RECORD EXCERPTS –

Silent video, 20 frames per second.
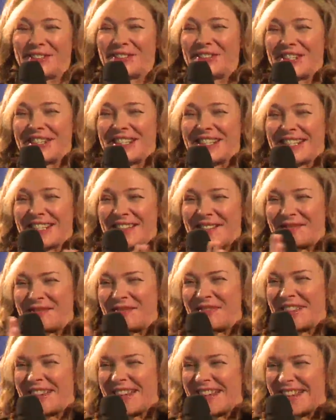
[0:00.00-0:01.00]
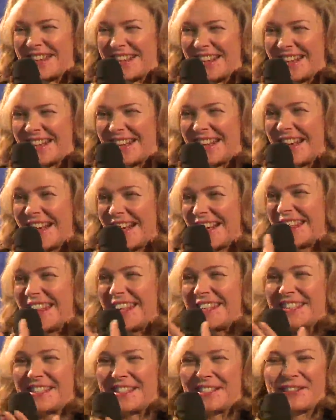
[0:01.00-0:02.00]
You just completely,
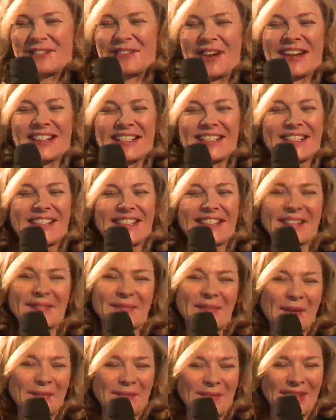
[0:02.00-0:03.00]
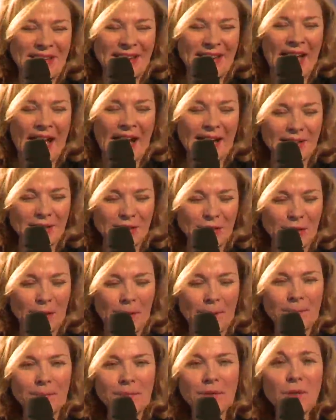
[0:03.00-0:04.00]
that's the greatest thing about being an
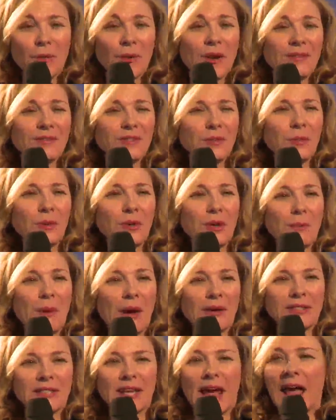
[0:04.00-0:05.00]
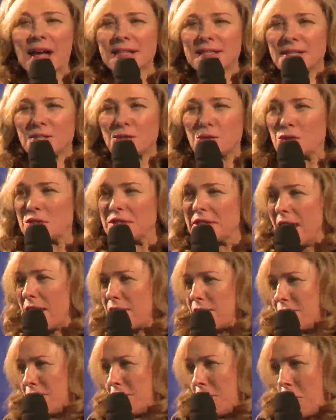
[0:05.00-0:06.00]
actor. You don't have to worry about taxes or
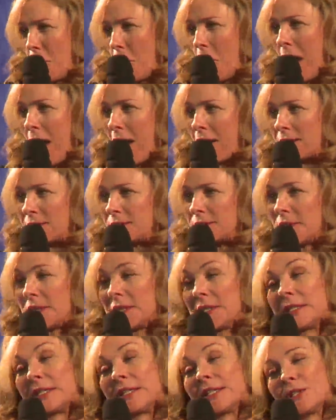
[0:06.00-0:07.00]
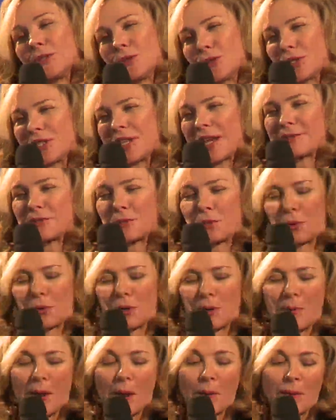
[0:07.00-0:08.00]
death for a while. You just have to
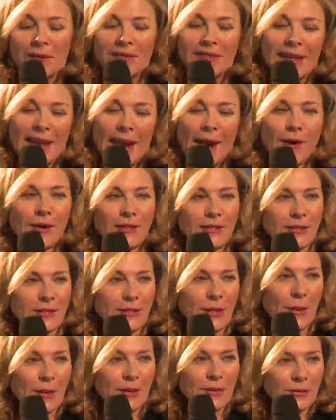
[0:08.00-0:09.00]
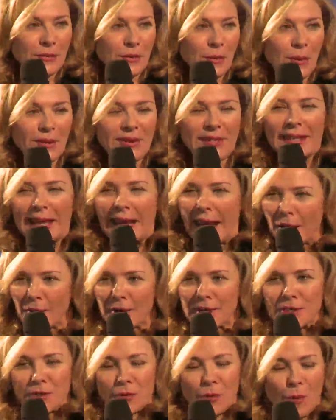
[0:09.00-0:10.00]
worry about what the character's going through, what the
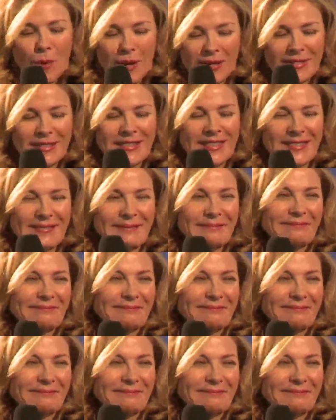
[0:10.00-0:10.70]
character wants.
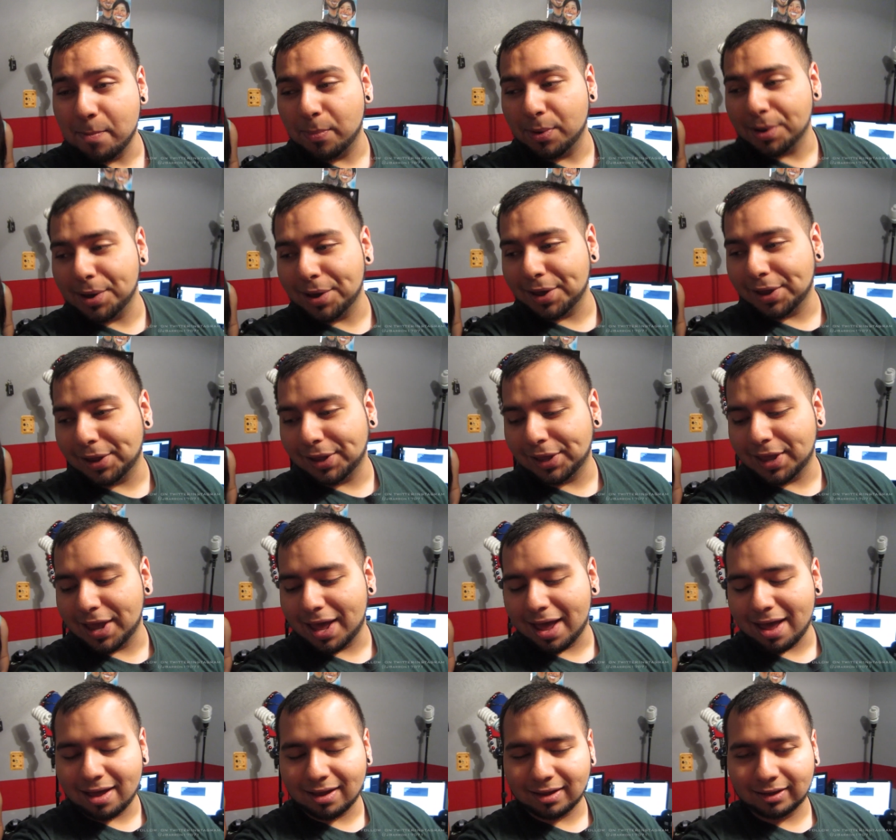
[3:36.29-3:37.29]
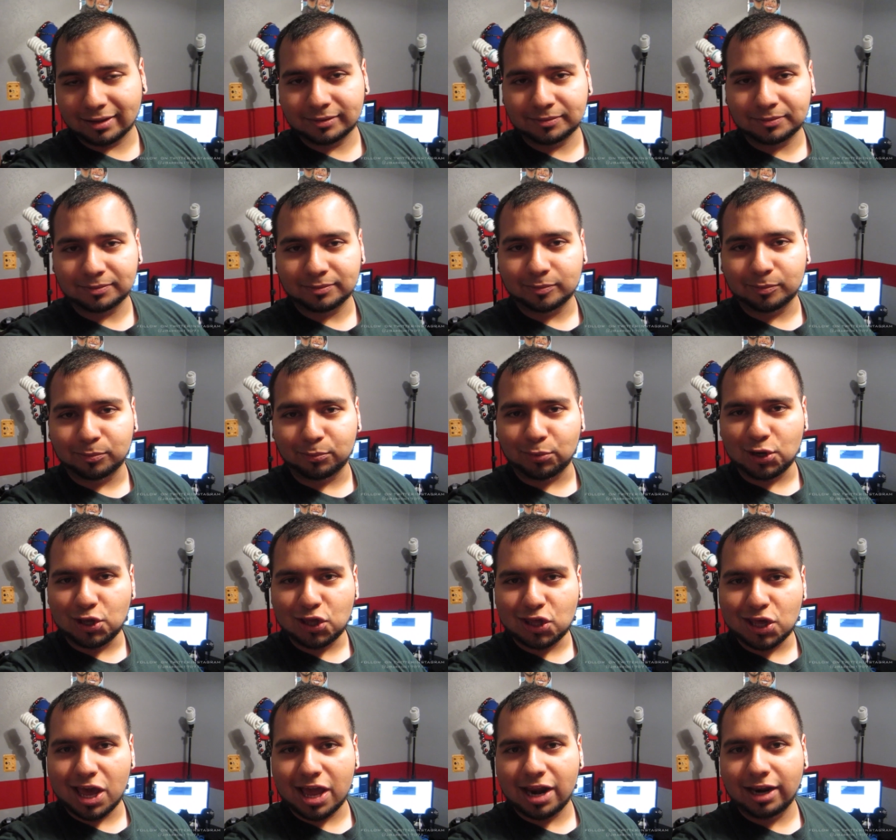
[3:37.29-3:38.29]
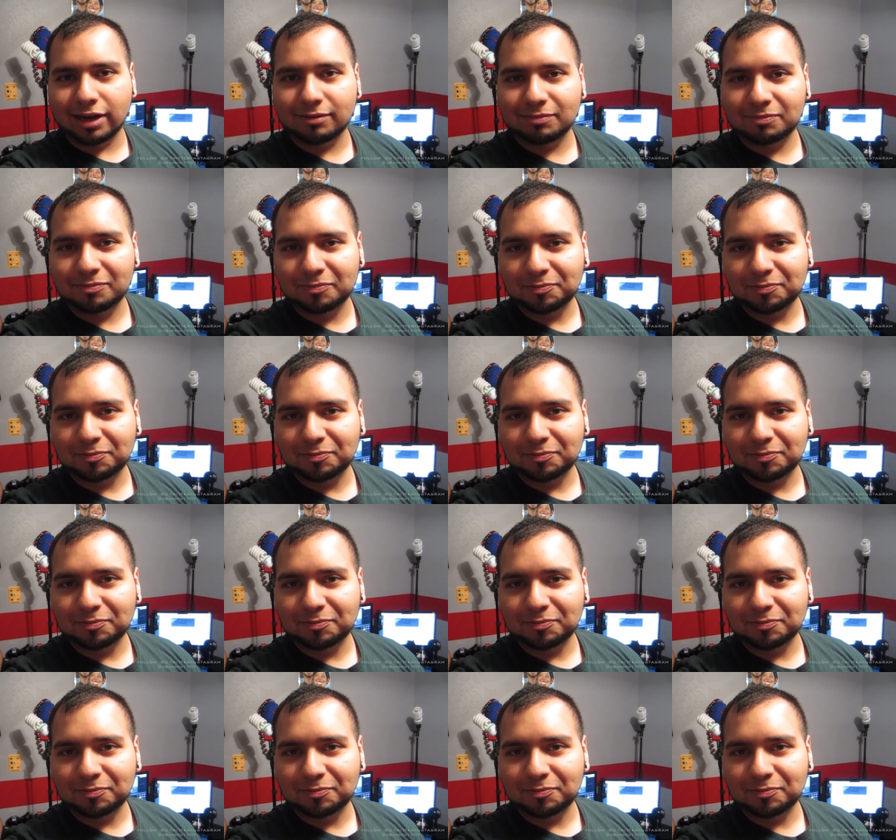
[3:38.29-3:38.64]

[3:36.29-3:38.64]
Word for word: But yeah, appreciate it.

WHAT YOU SHOULD DO –
Restate every line of the data above word for word, with the images removed.

TASK OUTPUT –
Silent video, 20 frames per second.
[0:00.00-0:01.00]
[0:01.00-0:02.00]
You just completely,
[0:02.00-0:03.00]
[0:03.00-0:04.00]
that's the greatest thing about being an
[0:04.00-0:05.00]
[0:05.00-0:06.00]
actor. You don't have to worry about taxes or
[0:06.00-0:07.00]
[0:07.00-0:08.00]
death for a while. You just have to
[0:08.00-0:09.00]
[0:09.00-0:10.00]
worry about what the character's going through, what the
[0:10.00-0:10.70]
character wants.
[3:36.29-3:37.29]
[3:37.29-3:38.29]
[3:38.29-3:38.64]

[3:36.29-3:38.64]
Word for word: But yeah, appreciate it.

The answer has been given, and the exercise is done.